#### Instructions for the task:
Of all the lines in the records below, copy only those that contain the string "second".

#### Items listed in a dataset:
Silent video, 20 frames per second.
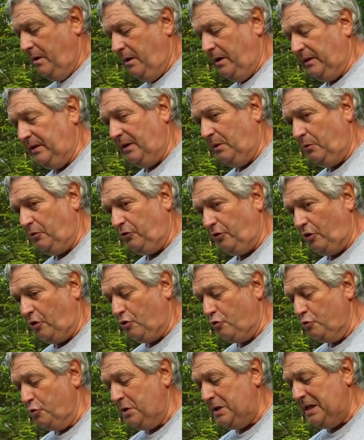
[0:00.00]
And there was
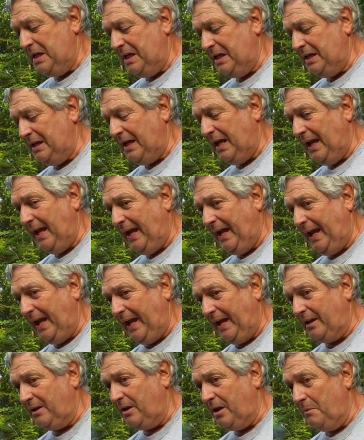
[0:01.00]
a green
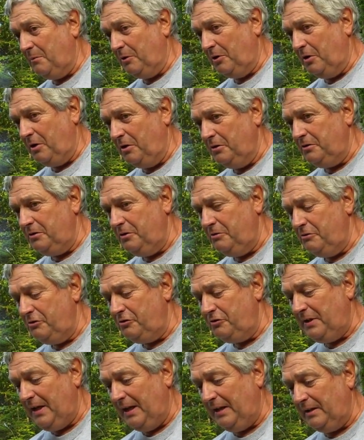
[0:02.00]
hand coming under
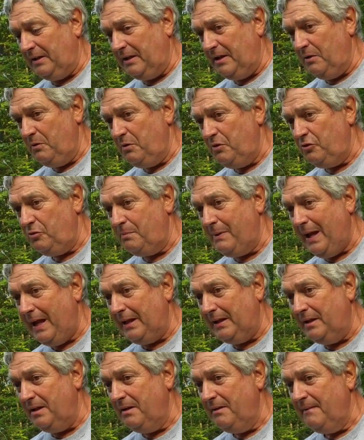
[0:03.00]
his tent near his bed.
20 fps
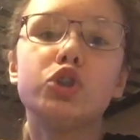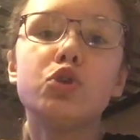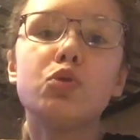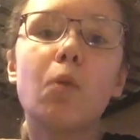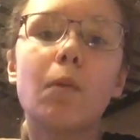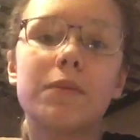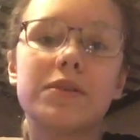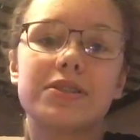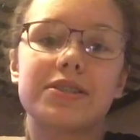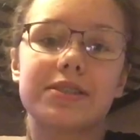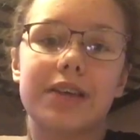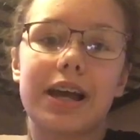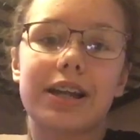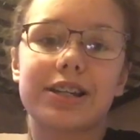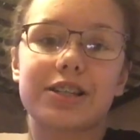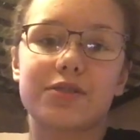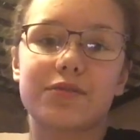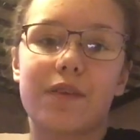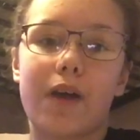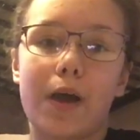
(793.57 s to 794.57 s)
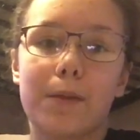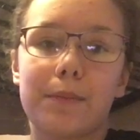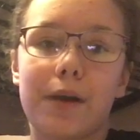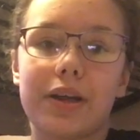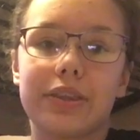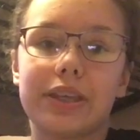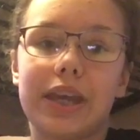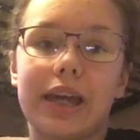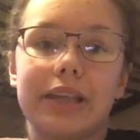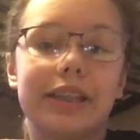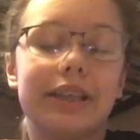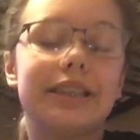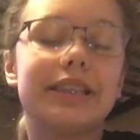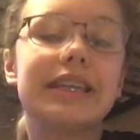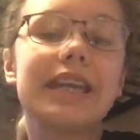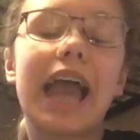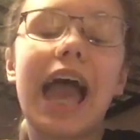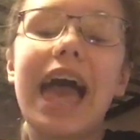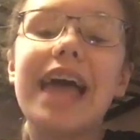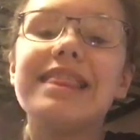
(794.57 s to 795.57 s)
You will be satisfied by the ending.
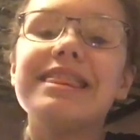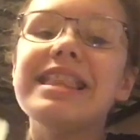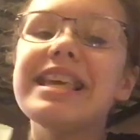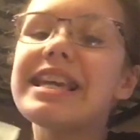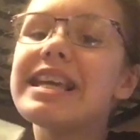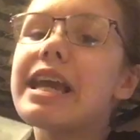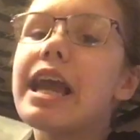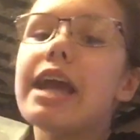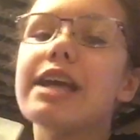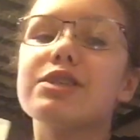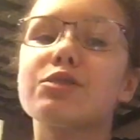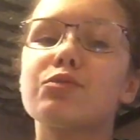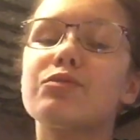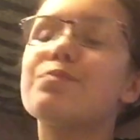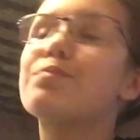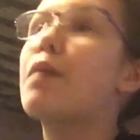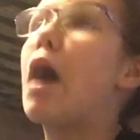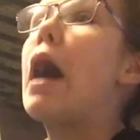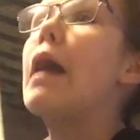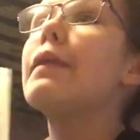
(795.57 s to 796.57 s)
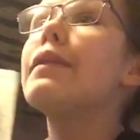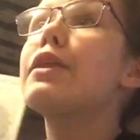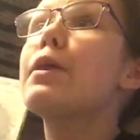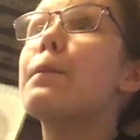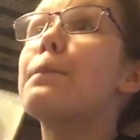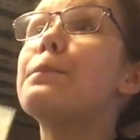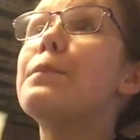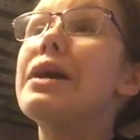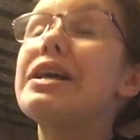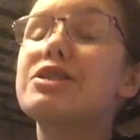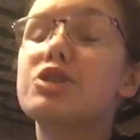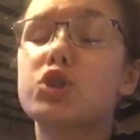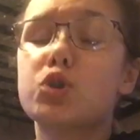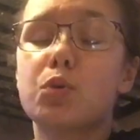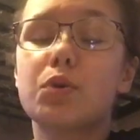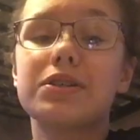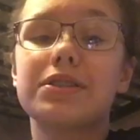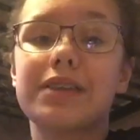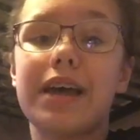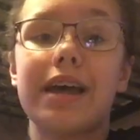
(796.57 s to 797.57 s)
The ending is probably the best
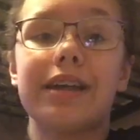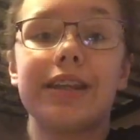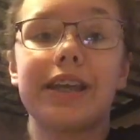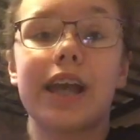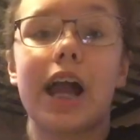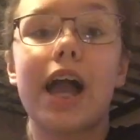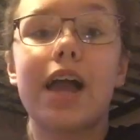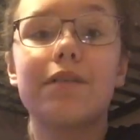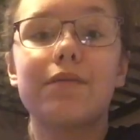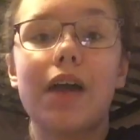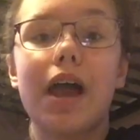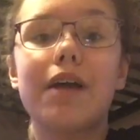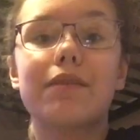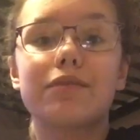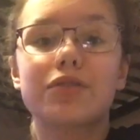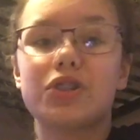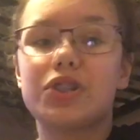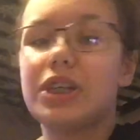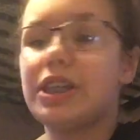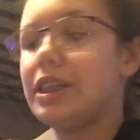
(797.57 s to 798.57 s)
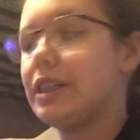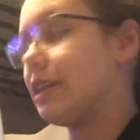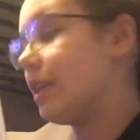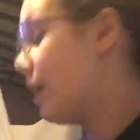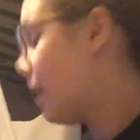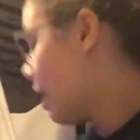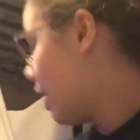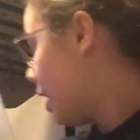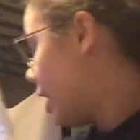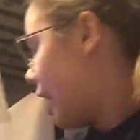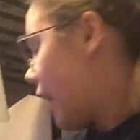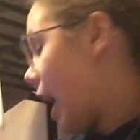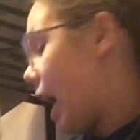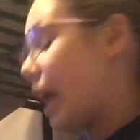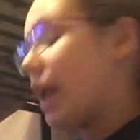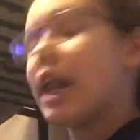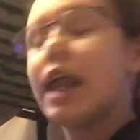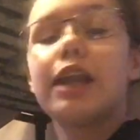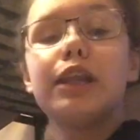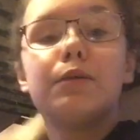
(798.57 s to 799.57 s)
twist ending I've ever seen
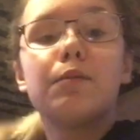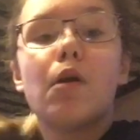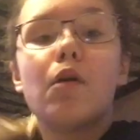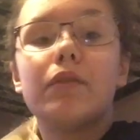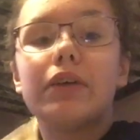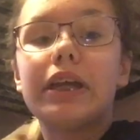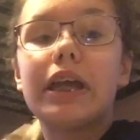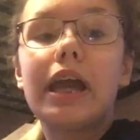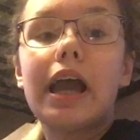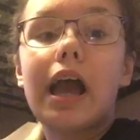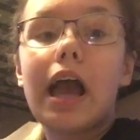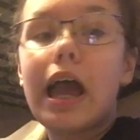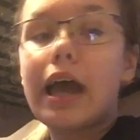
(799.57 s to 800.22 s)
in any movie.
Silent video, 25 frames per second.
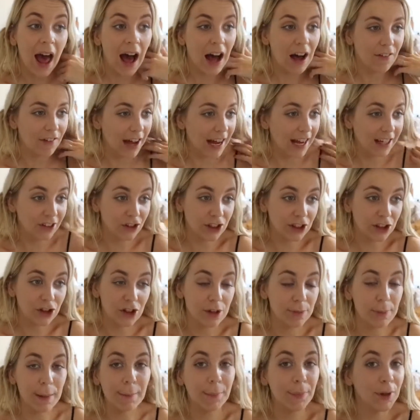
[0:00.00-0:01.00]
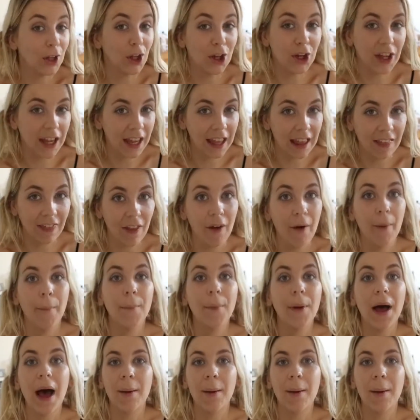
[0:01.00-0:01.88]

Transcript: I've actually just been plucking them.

#### Your response:
Silent video, 20 frames per second.
Silent video, 25 frames per second.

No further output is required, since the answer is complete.